▶ _Task_
Could you please retype the records exactly, minus their pictures?

[Saved entries]
....

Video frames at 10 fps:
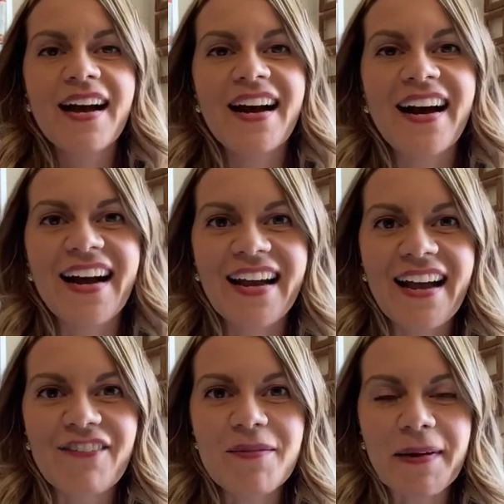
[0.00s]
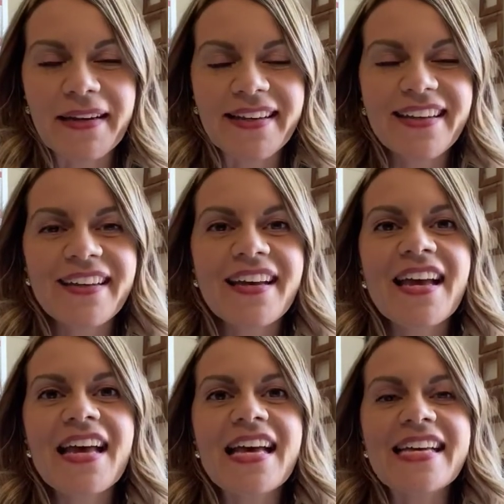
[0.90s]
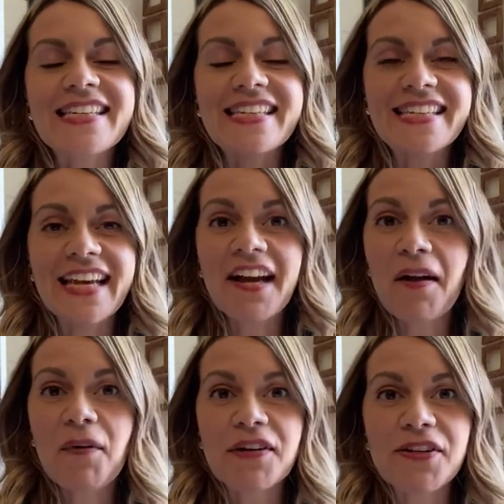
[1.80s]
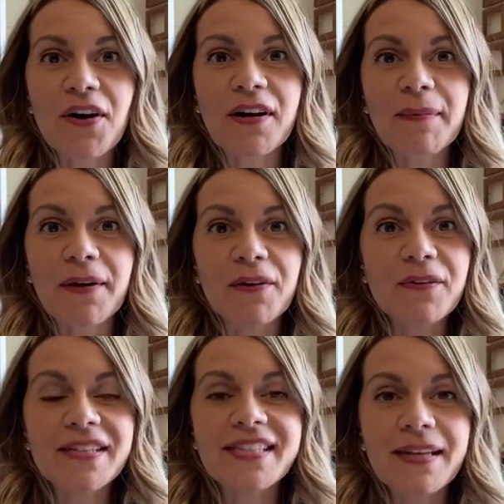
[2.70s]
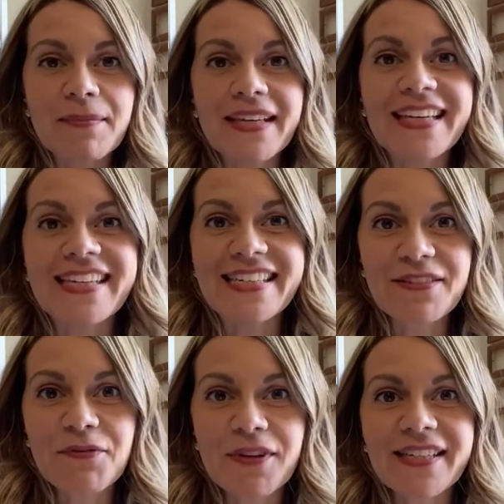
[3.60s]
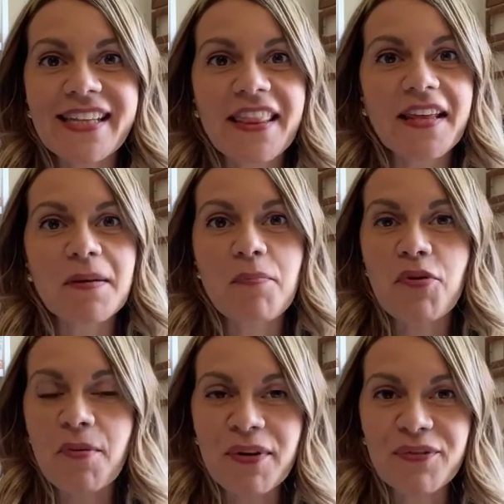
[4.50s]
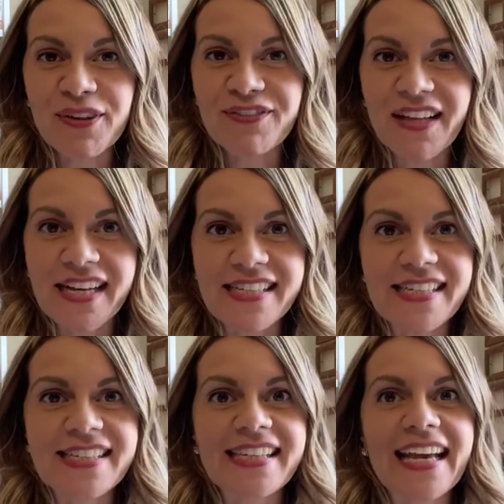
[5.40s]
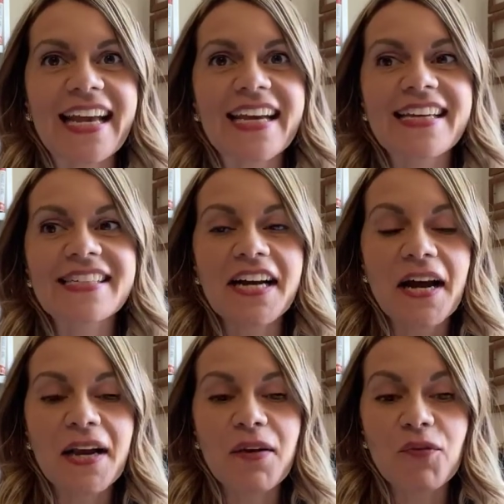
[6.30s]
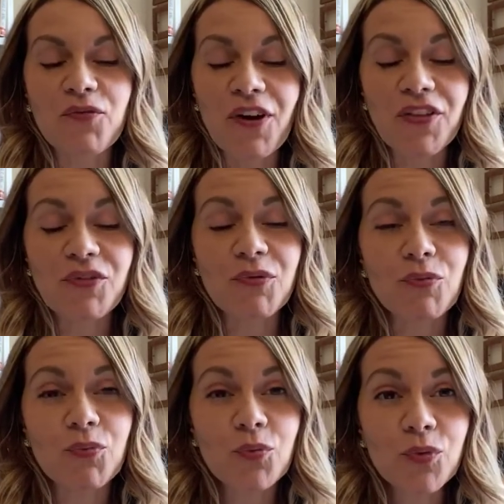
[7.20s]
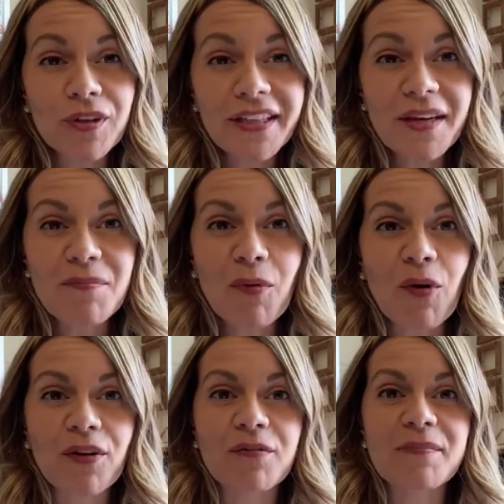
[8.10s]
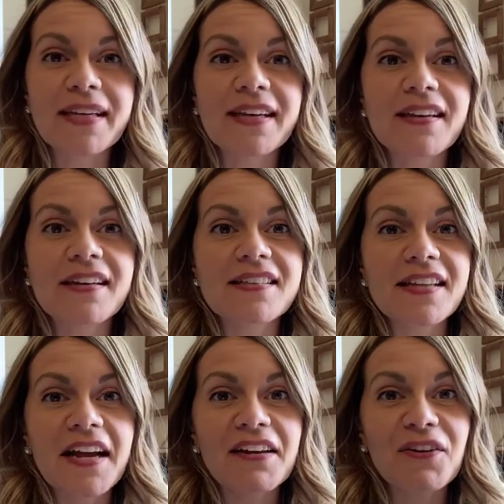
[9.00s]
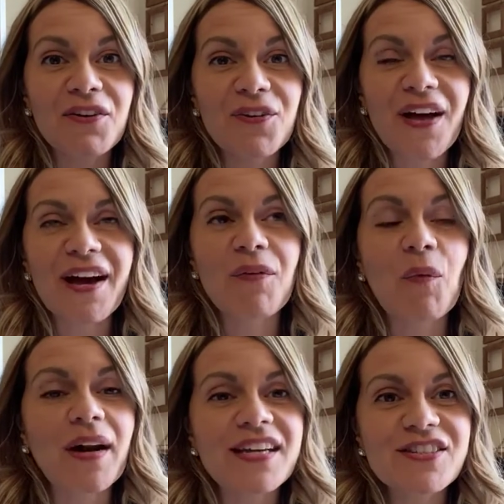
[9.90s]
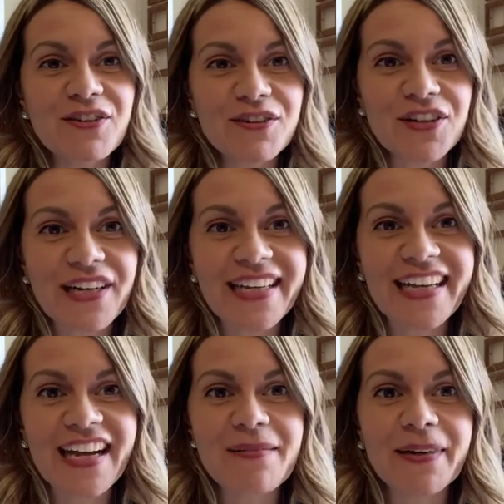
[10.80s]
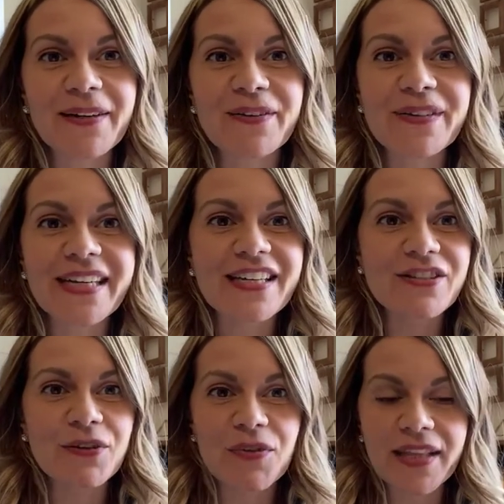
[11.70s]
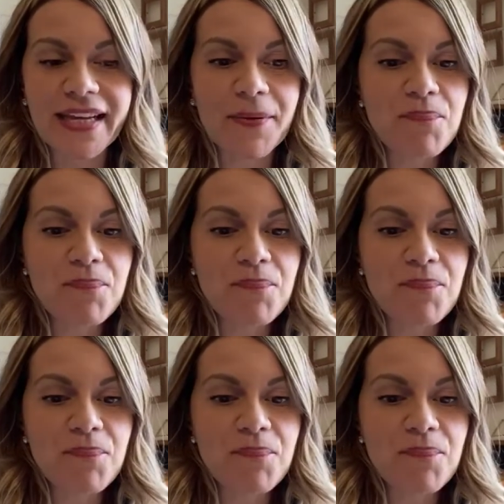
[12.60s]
Hi, everybody. Today, I want to talk about something different than primitive reflexes, and I felt this was really important because I know that when I start talking about a certain thing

....

▶ _Solved problem_
Video frames at 10 fps:
[0.00s]
[0.90s]
[1.80s]
[2.70s]
[3.60s]
[4.50s]
[5.40s]
[6.30s]
[7.20s]
[8.10s]
[9.00s]
[9.90s]
[10.80s]
[11.70s]
[12.60s]
Hi, everybody. Today, I want to talk about something different than primitive reflexes, and I felt this was really important because I know that when I start talking about a certain thing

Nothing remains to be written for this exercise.